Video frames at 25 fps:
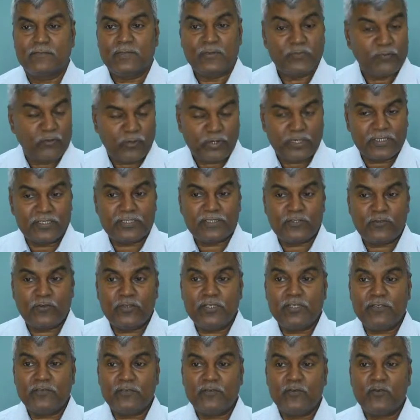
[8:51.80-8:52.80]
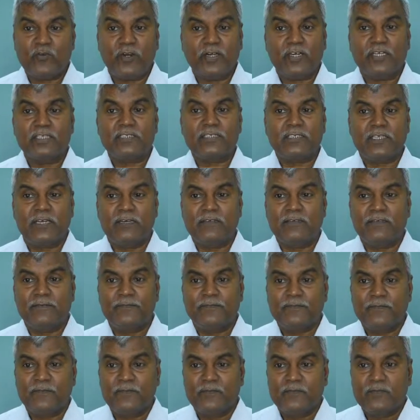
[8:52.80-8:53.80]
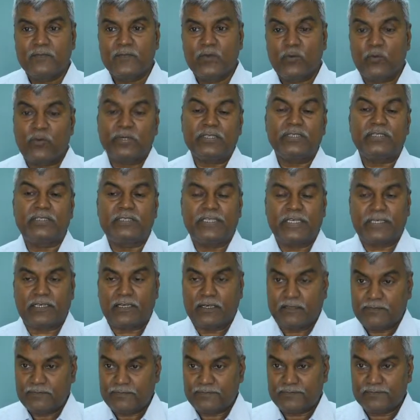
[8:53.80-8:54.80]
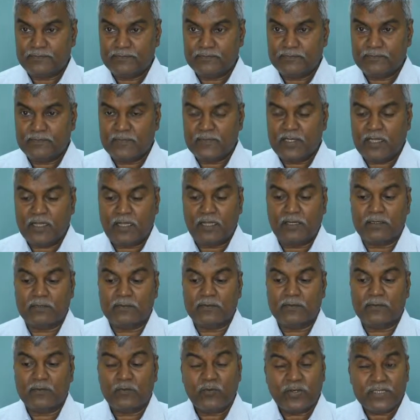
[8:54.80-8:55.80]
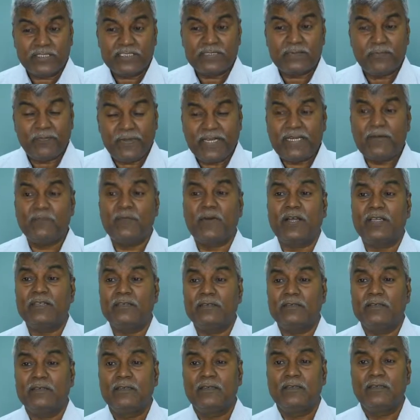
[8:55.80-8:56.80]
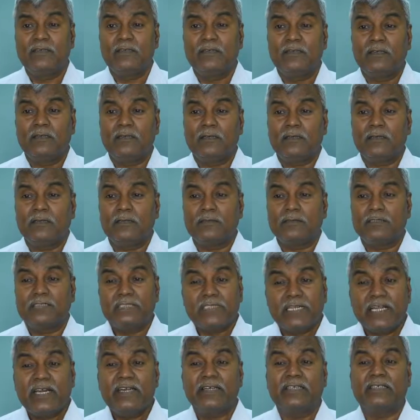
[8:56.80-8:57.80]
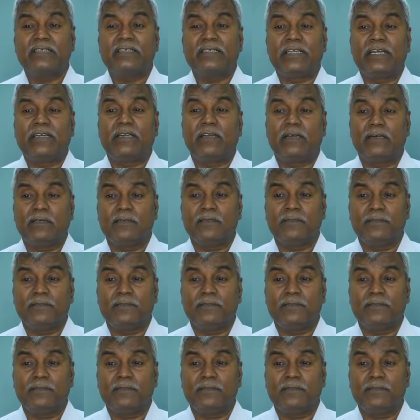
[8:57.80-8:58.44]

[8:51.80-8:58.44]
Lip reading: important story to understand what is data and what is meant by generating data.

......

* PROBLEM
Skipping every picture, reproduce the records word for word.

* RESPONSE TO THIS TASK
Video frames at 25 fps:
[8:51.80-8:52.80]
[8:52.80-8:53.80]
[8:53.80-8:54.80]
[8:54.80-8:55.80]
[8:55.80-8:56.80]
[8:56.80-8:57.80]
[8:57.80-8:58.44]

[8:51.80-8:58.44]
Lip reading: important story to understand what is data and what is meant by generating data.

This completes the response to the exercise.